Moving away from the constant attention on the Covid 19 pandemic, let’s talk about translation and its various layers. Why talk about translation? Mostly because there seems to be a notion especially among those picking up Manipuri translation work into English that being well versed in the later is all it takes to do the job. This is far from the truth for translation is a long drawn out process and varies for the medium it is presented in. Thus, translating dialogues for films in a native language to be used as subtitle text in English would be a different approach than translating text for a novel/short story. For films, the basic thumb rule to follow is to keep the translated version short and crisp, devoid of any long description as the visuals of the actors emoting often adds to what transpires on screen. Additionally, cluttering the screen with long subtitle text makes it difficult for viewers to follow what is being said. This does not mean that corners can be cut when it comes to translating for sub titles as the process would still involve an understanding of cinematic expression and language, apart from knowing and feeling both the languages involved.
As Anthony Burgess, an English novelist, critic, translator and linguist said, “Translation is not a matter of words only: it is a matter of making intelligible a whole culture.” Let’s take the word ‘Samurai’ and how to ‘translate’ it for films and literature to an audience that knows English but no Japanese. For both there is no absolute need to translate the word for it is a socio cultural practice and belief system of the Japanese world. To use words like ‘warrior’ ‘chief’ ‘overlord’ etc would be way off mark not to mention turning one’s back from accepting the Japanese socio cultural ethos. What happens then is that the word remains as it is and the context is given: for films, the there will be a mention of it in the synopsis while for literary texts, the glossary or annotation will explain the term. And because this is indeed done, ‘Samurai’ is something that is known beyond the realm of Japan.
Yet, translators do tend to translate for every term that has a specific cultural or social identity or context. Some years back, someone asked me to rework the translated text done by another person of the Manipuri folk tale, ‘Hanuba Hanubi Paan thaaba’. Asked why the reworking was necessary, pat came the reply – you will know when you read it yourself. The translated text given to me was full of contemporary terms – for instance, the word ‘Kharung chaphu’ had been translated as ‘container’ and so on. In the part where the old couple farts inside the Kharung chaphu, the expression ‘bom laona pokhai’ was being translated as ‘the sound was like a bomb going off.’ In the translated version that I did, the word ‘Kharung Chaphu’ was used with an annotation giving a brief description as ‘thick earthen pot used for storage of water or grains’, the older form of expression ‘passing wind’ was used instead of the more contemporary ‘fart’. Here, someone who does not know the story of the old couple as a folk story of Manipur will fail to locate it in that context due to the use of contemporary words if the first translation was used.

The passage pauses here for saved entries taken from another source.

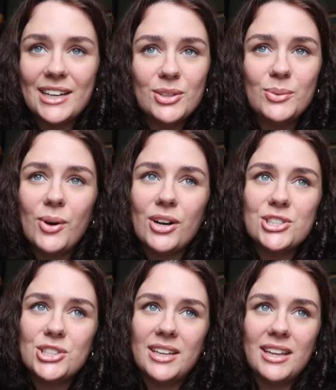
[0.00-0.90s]
I don't
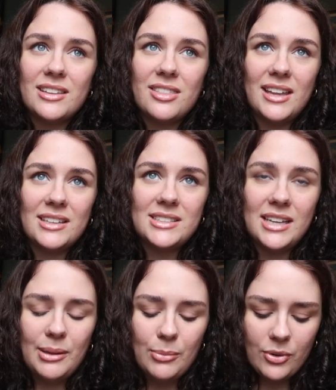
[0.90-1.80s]
watch knitting things
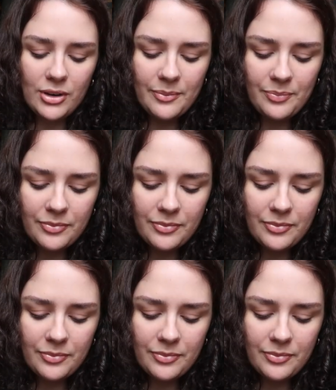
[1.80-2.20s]
anymore.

Given that a lot of Manipuri literature and writing remains unknown outside the state, there is a need for translations to English. Why English? Because that is one common language today that binds the country and the world at large. Hence we come to some important questions that need to be critically assessed: Who can translate? What skills are required? What makes a good translation? To answer the first question: a translator has to be able to feel, comprehend and express oneself in the native language as well as English besides a knowledge and inclination towards literary expression.
According to Sophie Lewis, award winning literary editor and translator from French and Portuguese into English, a good translation is ‘about a near-magical balance being struck between channeling the translator’s perceived idea of the text’s original sound and intention and its re-enactment through the translator’s own voice, the way they personally would express these styles and ideas. It’s about the careful and always considerate mingling of these two impulses or perceptions which means, you can’t always tell that you’re reading a good translation!’
As with everything else, there are pitfalls that need to be avoided when taking up translation. None says it better than Vladimir Nobokov who wrote in both English and Russian: “There are three grades of translation evils: errors, slips and willful reshaping.” Errors and slips come into the picture due to lack of skills or sheer laziness but willful reshaping is a problematic aspect when a translator subverts the original text to play to the gallery or cater to certain selling points. It is a dangerous path for a translator to embark on for not only is there an element of misrepresentation but removing the voice and intent of the original author. If adding contexts to original work is the intent of a translator, perhaps he/she needs to do his/her version of the text, like an adaptation perhaps and not say it is a translation.
The intent of translation from one’s native language to another is to not just convey what the text holds but to stay true to it and to transfer one’s socio cultural ethos. Which is why certain words need to stay in the native language instead of using a second best ‘western’ or ‘accepted’ word in its place. People often say that a lot can be lost in translation but I dare say, a lot can be found in translation as well.